Gender Equality, Disability, and Social Inclusion atau GEDSI dalam transportasi menjadi topik penting, karena pada faktanya, pengguna transportasi aktif (active transport) dan transportasi publik didominasi oleh kelompok rentan. Di Indonesia, kelompok rentan dapat didefinisikan sebagai perempuan, anak-anak, lansia, penyandang disabilitas, dan masyarakat adat sesuai dengan Rencana Aksi Nasional Hak Asasi Manusia (RAN HAM) 2021-2025. Secara khusus, kelompok rentan dalam konteks transportasi perkotaan dapat didefinisikan sebagai perempuan, anak-anak, penyandang disabilitas, dan lansia (Sustainable Development Goals (SDGs) poin 11.2).

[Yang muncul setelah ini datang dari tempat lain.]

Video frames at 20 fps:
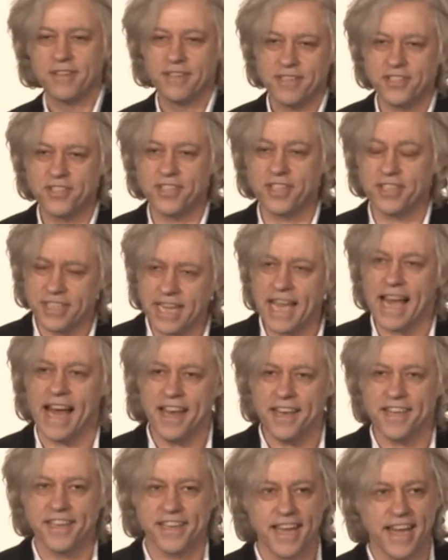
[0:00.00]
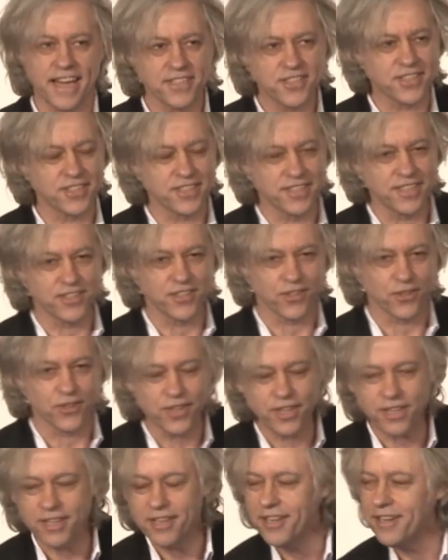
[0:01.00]
This Italian answered the
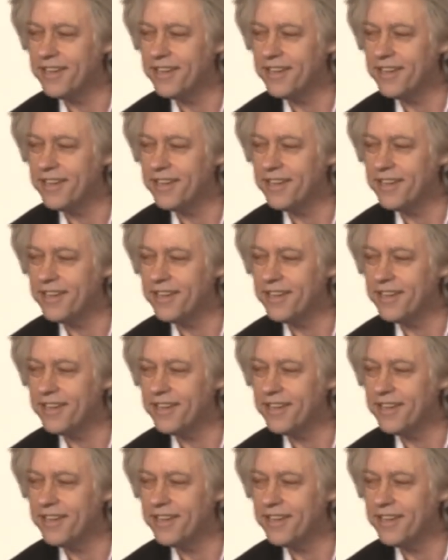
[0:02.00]
door.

Berdasarkan hasil pendampingan ITDP di 27 kampung kota di Jakarta pada tahun 2018-2020 diketahui bahwa perempuan dewasa dan anak-anak lebih memilih berjalan kaki dan menggunakan angkot atau mikrolet untuk bermobilitas. Becak juga digunakan dan dipilih oleh perempuan dan anak untuk bermobilitas dengan barang bawaan yang banyak. Berdasarkan hasil survei Global Future Cities Program (GFCP) pada tahun 2020 di Bandung, transportasi publik seperti angkot dipilih oleh responden wanita karena harga yang terjangkau dan rute yang terlayani. Sepeda motor tidak banyak dipilih oleh perempuan dewasa sebagai pilihan bermobilitas di kampung karena di setiap rumah tangga, sepeda motor baik sebagai kendaraan pertama maupun kedua, diberikan kepada laki-laki dewasa (atau bapak, sebagai pencari nafkah keluarga utama), dan anak.

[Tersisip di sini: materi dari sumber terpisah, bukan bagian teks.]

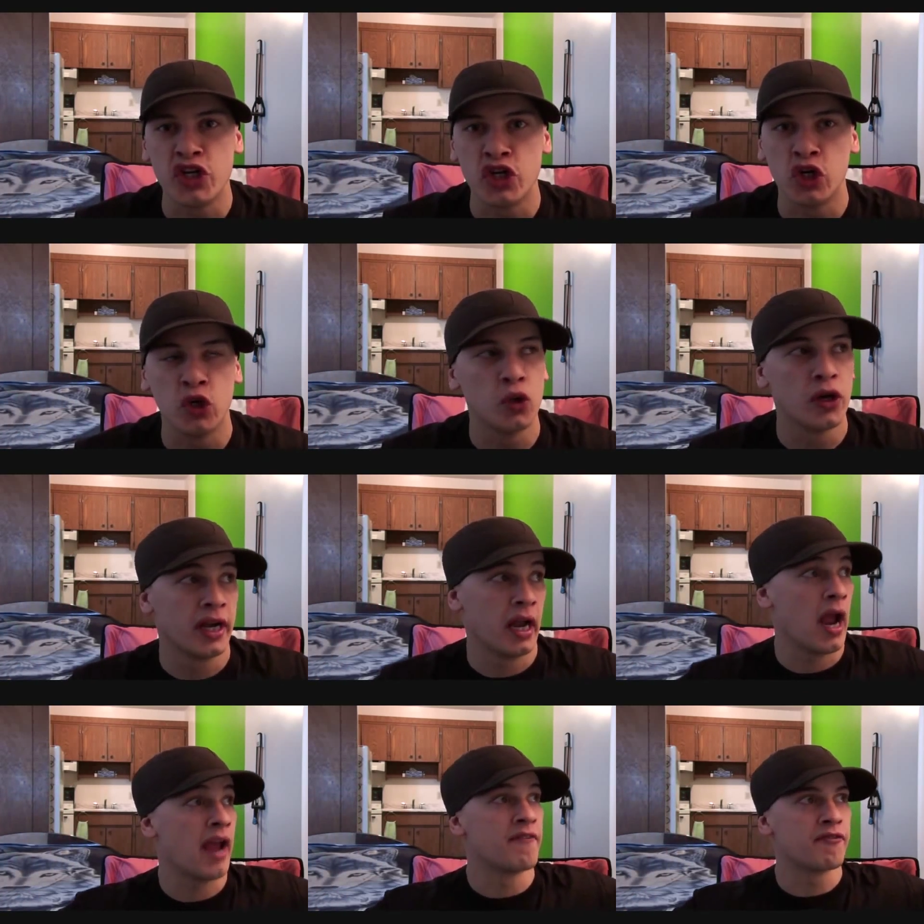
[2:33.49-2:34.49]
do
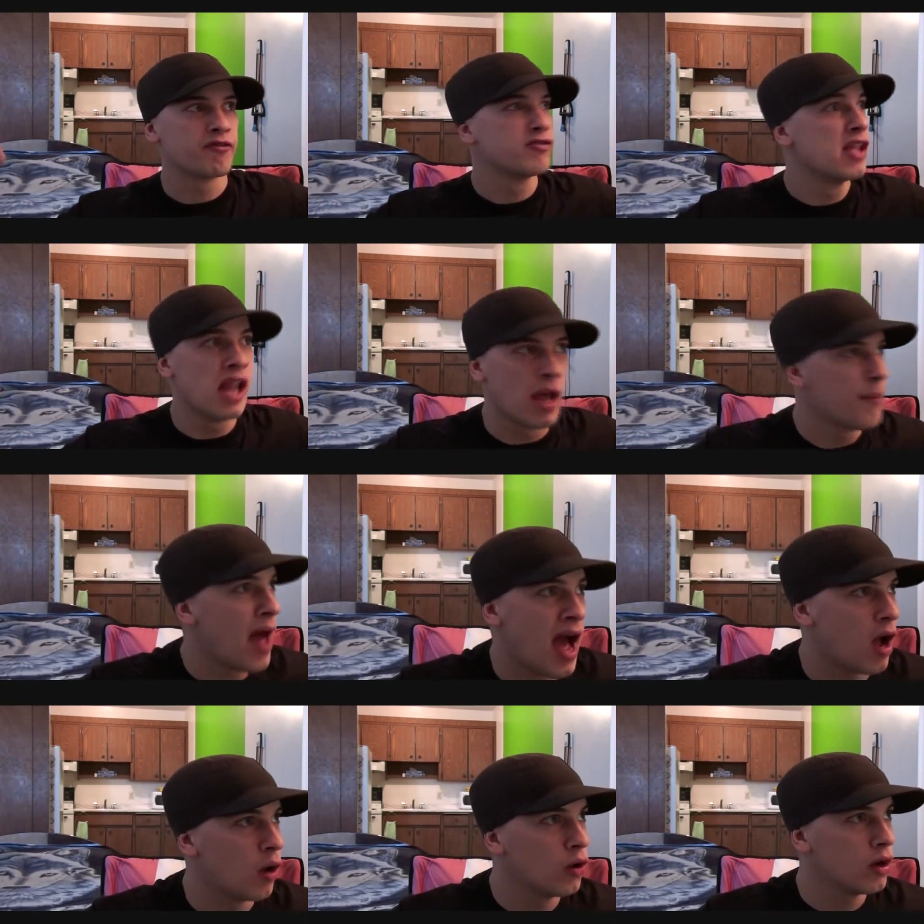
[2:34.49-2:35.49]
and flip
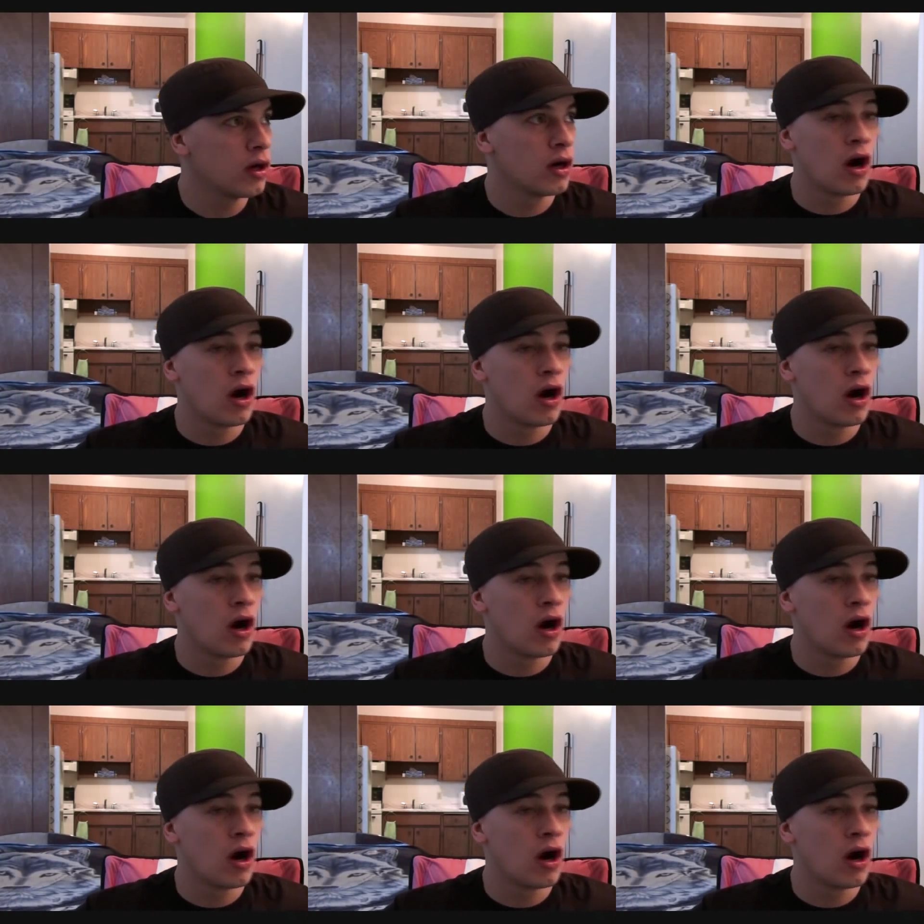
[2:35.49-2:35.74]
out.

Elektrifikasi Bus: Kesempatan Perbaikan dan Peningkatan Armada

Elektrifikasi transportasi publik berbasis jalan (bus dan angkot) dalam skala besar mempunyai dampak besar dalam pengurangan emisi transportasi di kota karena jumlah kilometer perjalanan dan gas buang yang tinggi. Dalam kasus Jakarta, bus kota berkontribusi masing-masing 45,7% dan 21,4% emisi CO2 polusi udara di Jakarta. Dengan elektrifikasi bus Transjakarta, diperkirakan terjadi pengurangan GRK sebesar total 611.580 tCO2eq pada tahun 2030. Yang lebih penting, bus dan angkot lebih mudah diakses oleh kelompok rentan yang tidak mempunyai keahlian atau kesempatan untuk menggunakan kendaraan bermotor pribadi yaitu perempuan, lansia dan anak-anak. Momentum elektrifikasi bus dan angkot dapat dimanfaatkan untuk memperbarui interior armada bus dan angkot yang banyak menjadi catatan di bus diesel untuk meningkatkan akses kelompok rentan. Misal, ruang manuver minimal yang dibutuhkan dari pintu ke ruang khusus kursi roda yang ada di dalam bus, jumlah ketersediaan ruang kursi roda, ketersediaan ruang barang, dan catatan lainnya. Pelibatan kelompok rentan menjadi kunci dalam proses perencanaannya.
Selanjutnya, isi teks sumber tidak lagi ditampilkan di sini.